**Problem to solve**
Could each entry below be written out exactly, with every picture dropped?

-- Provided entries follows --

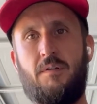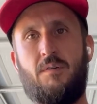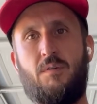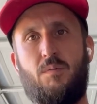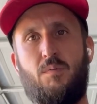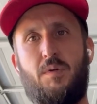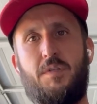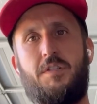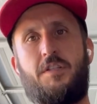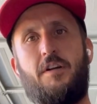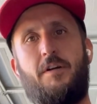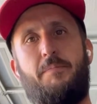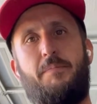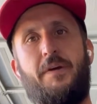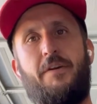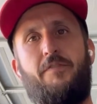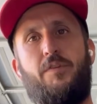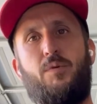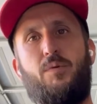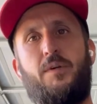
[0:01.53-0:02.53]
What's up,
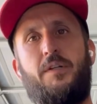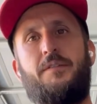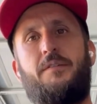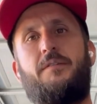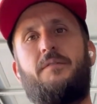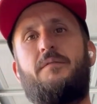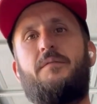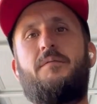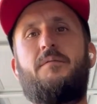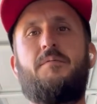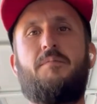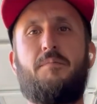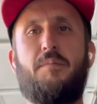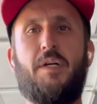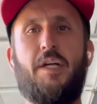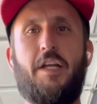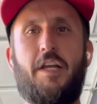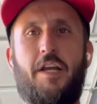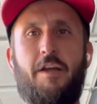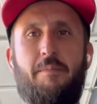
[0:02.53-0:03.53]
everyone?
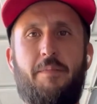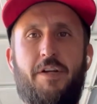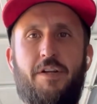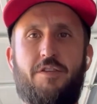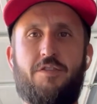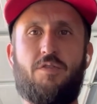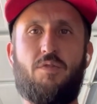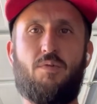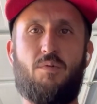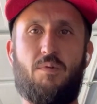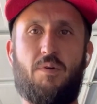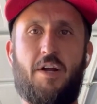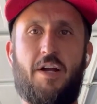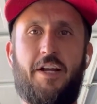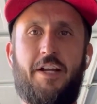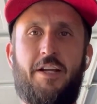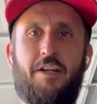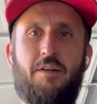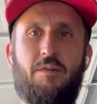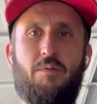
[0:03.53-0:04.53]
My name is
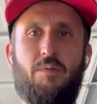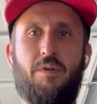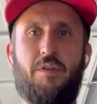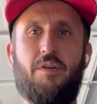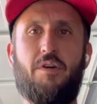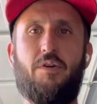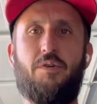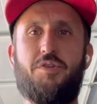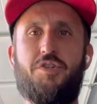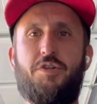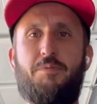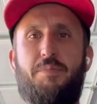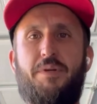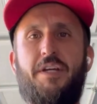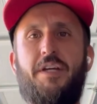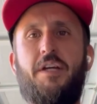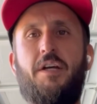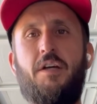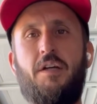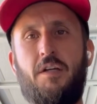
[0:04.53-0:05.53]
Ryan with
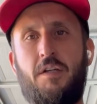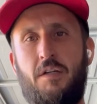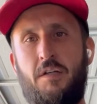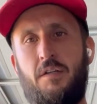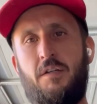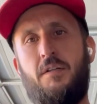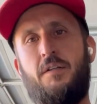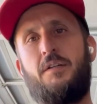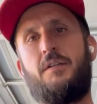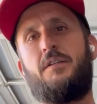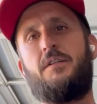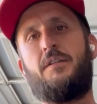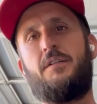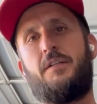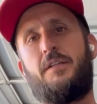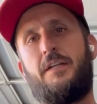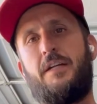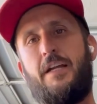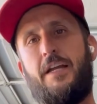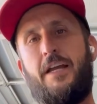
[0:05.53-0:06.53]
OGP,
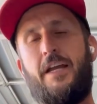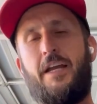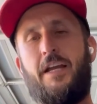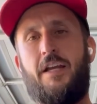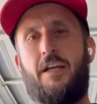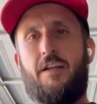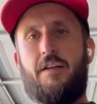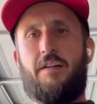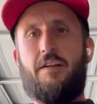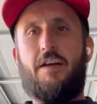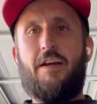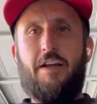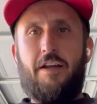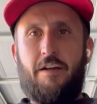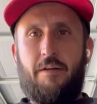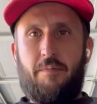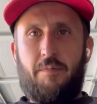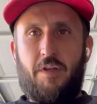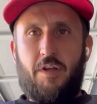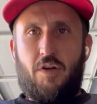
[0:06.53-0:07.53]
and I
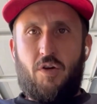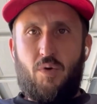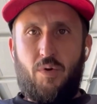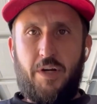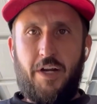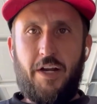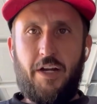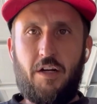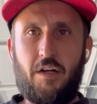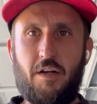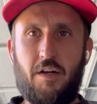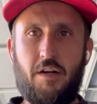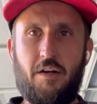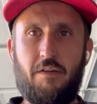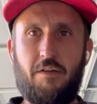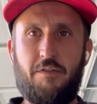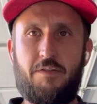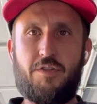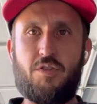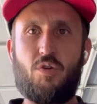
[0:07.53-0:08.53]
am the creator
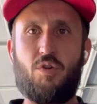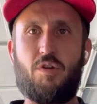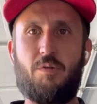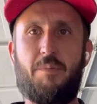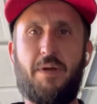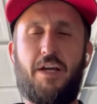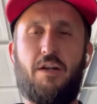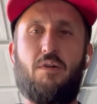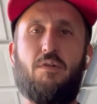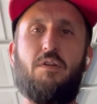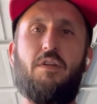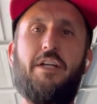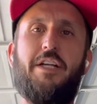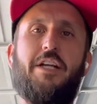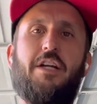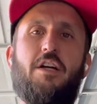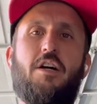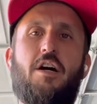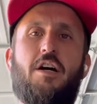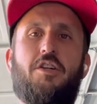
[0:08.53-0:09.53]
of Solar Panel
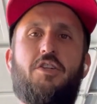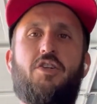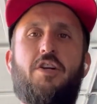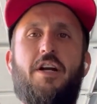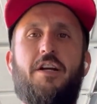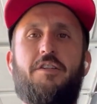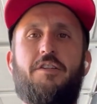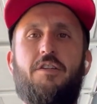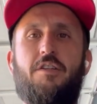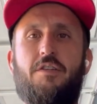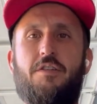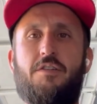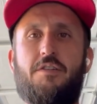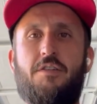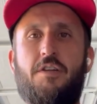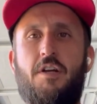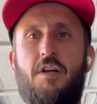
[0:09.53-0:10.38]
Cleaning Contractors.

-- Provided entries concluded --

**Solution**
[0:01.53-0:02.53]
What's up,
[0:02.53-0:03.53]
everyone?
[0:03.53-0:04.53]
My name is
[0:04.53-0:05.53]
Ryan with
[0:05.53-0:06.53]
OGP,
[0:06.53-0:07.53]
and I
[0:07.53-0:08.53]
am the creator
[0:08.53-0:09.53]
of Solar Panel
[0:09.53-0:10.38]
Cleaning Contractors.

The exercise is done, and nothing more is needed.